И вот глядел я на этот десятый пункт, листал анкету, читал вопросы, какие попадались на глаза, — и решал, как мне быть.

И врать не хочется, но и в милицию вдруг захотелось попасть, так сильно захотелось, что сила этого желания меня озадачила.

И тут-то меня и осенило: ничто в судьбе человека не бывает случайно! Не случайно капитан милиции поселился по соседству, не случайно Надежда завела разговор о серьезной работе, не случайно наутро после этого разговора попался мне не кто-нибудь, а именно он, капитан милиции Курихаров.

Воззвала ко мне, если сказать высокопарно, кровь моих предков.

Я объясню.

Мой дед по отцу Антон Петрович Каялов в призрачные для нас двадцато-тридцатые годы жил в столице нашей Родины, как было принято говорить раньше, Москве, и родился в семье прадеда, о котором я, как все мы, ничего не помню, кроме того, что он был честнейший рабочий человек. Антон Петрович тоже был честнейший человек и вполне спокойно мог стать тоже рабочим и иметь твердую зарплату и возникшие в то время государственные моральные почести в виде грамот и именных часов, но его посетила необычная идея. Он ведь не почета искал в жизни, он, чувствуя в себе природную направленность на преодоление трудностей, высматривал сферу применения этой направленности. А советская торговля в то время, едва стряхнув с себя пережитки нэпа, стала сильно приворовывать, об этом даже в газетах писали критические фельетоны. Стало уже формироваться народное мнение, загустевшее очень быстро до твердости алмаза, что все продавцы — воры. Это очень задевало Антона Петровича и однажды он сказал сам себе: вот где труднейшее место! — в торговле. Она же подрывает авторитет первого в мире социалистического государства! — с печалью думал он, читая фельетоны. Как же она не понимает этого!

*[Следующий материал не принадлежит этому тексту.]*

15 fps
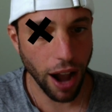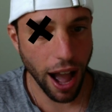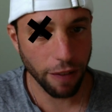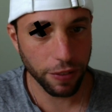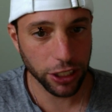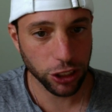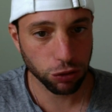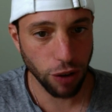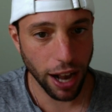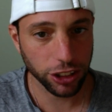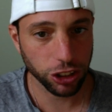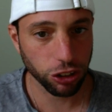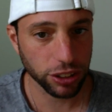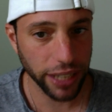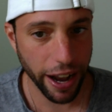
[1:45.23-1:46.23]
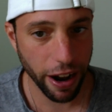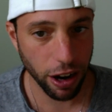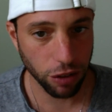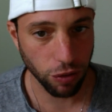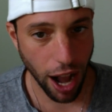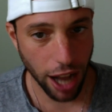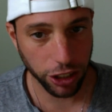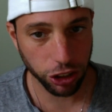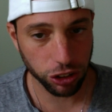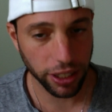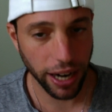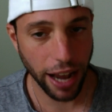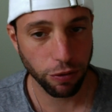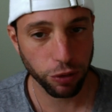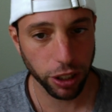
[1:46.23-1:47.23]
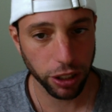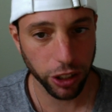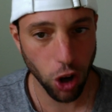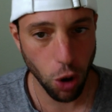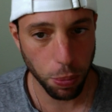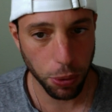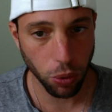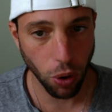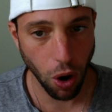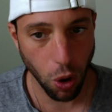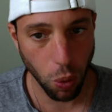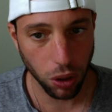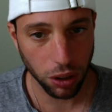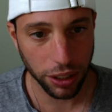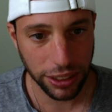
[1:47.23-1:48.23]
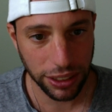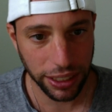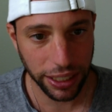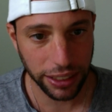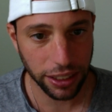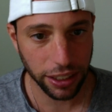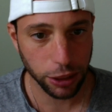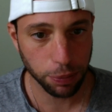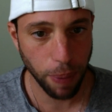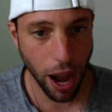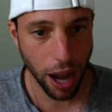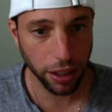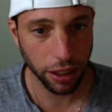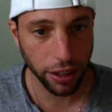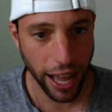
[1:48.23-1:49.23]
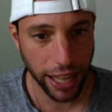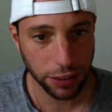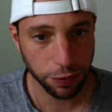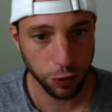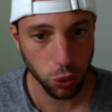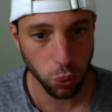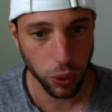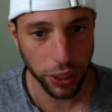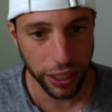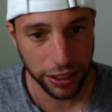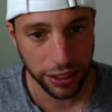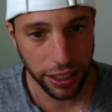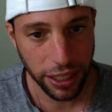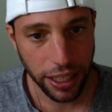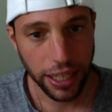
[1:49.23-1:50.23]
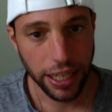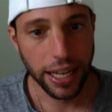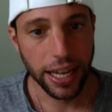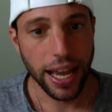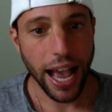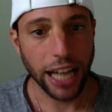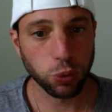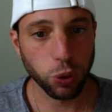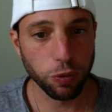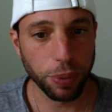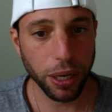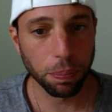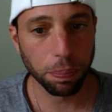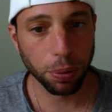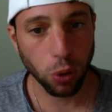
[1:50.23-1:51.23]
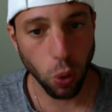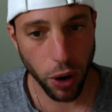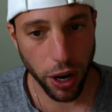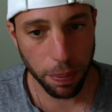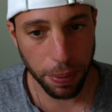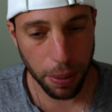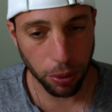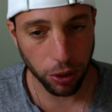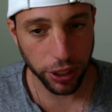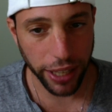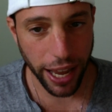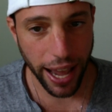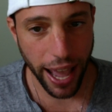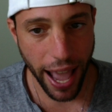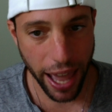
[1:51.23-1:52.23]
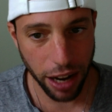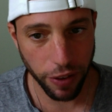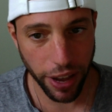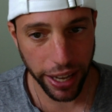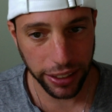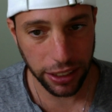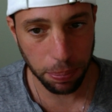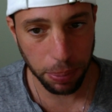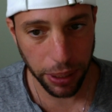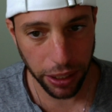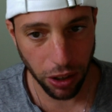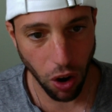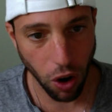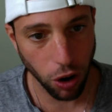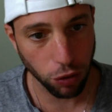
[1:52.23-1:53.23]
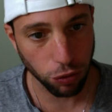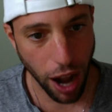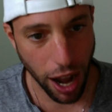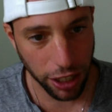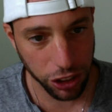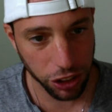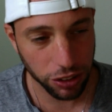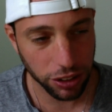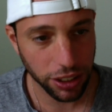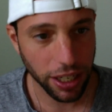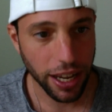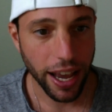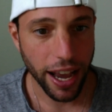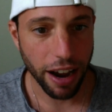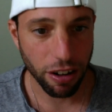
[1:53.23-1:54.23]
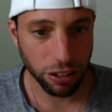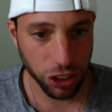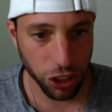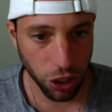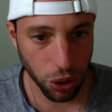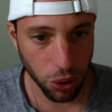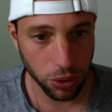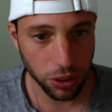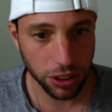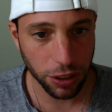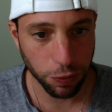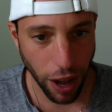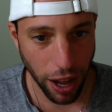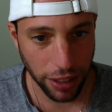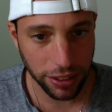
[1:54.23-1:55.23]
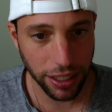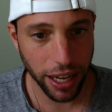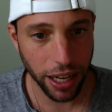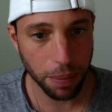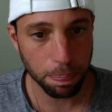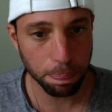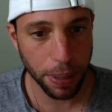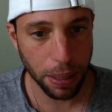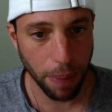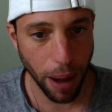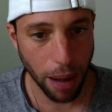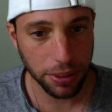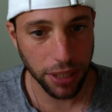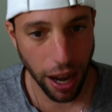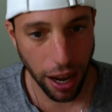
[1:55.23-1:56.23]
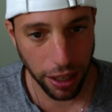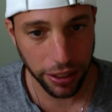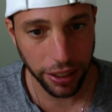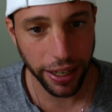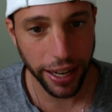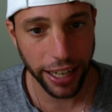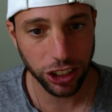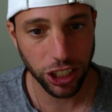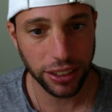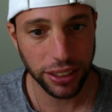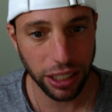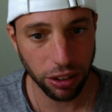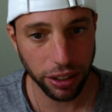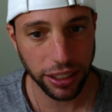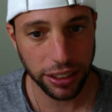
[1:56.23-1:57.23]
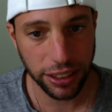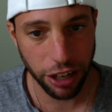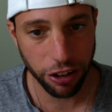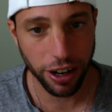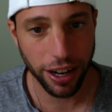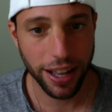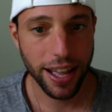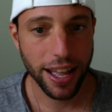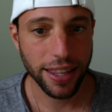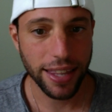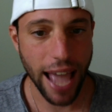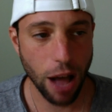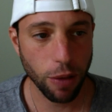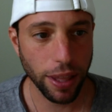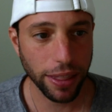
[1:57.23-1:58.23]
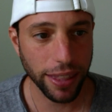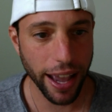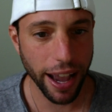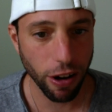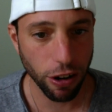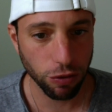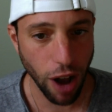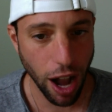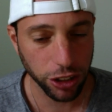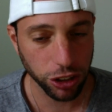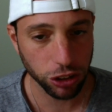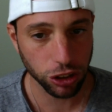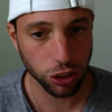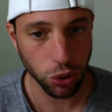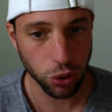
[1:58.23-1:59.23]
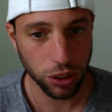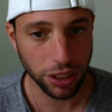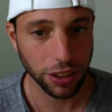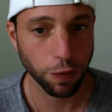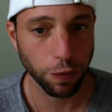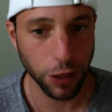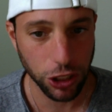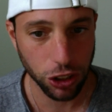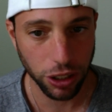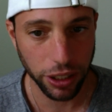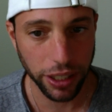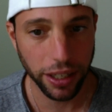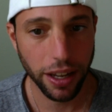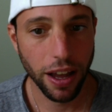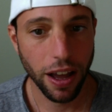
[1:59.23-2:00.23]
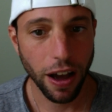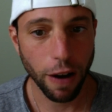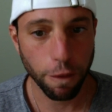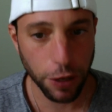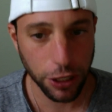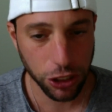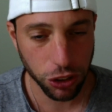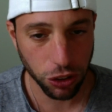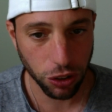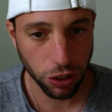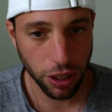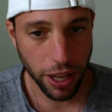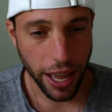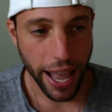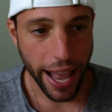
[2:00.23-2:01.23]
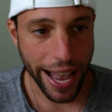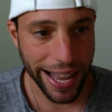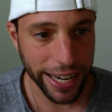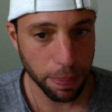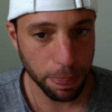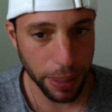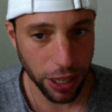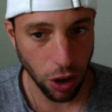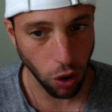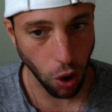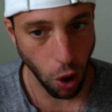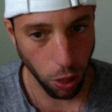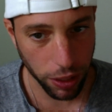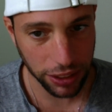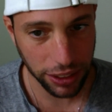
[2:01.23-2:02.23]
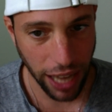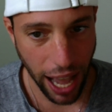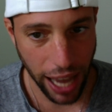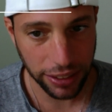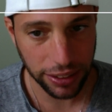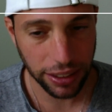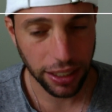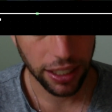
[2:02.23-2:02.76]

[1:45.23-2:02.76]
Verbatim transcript: obvious riser is Aaron Rodgers, and I really hope you all were listening to this pod the last few weeks as we've been imploring people to get ahead of ADP on Rodgers Aaron Jones, Davante, Big Bob Tonyan, A.J. Dillon, etc. Now that the Aaron Rodgers news is officially official, ADP on all these guys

И — пойти в торговлю, чтобы не воровать и не давать другим, вот какую задачу он поставил перед собой. Он выучился в торговом училище, стал квалифицированным продавцом в большом продовольственном магазине. Никто не расскажет теперь, насколько успешно он выполнял свою программу быть продавцом и при этом не воровать и не давать другим, потому что ровно через четыре дня после занятия им должности за ним приехали ночью ретроспективные коллеги капитана Курихарова и взяли, предъявив обвинение в… Впрочем, не буду врать, не знаю; не знал и мой отец, Петр Антонович, потерявший навсегда своего отца, так как он не вернулся уже из мест, куда его дели.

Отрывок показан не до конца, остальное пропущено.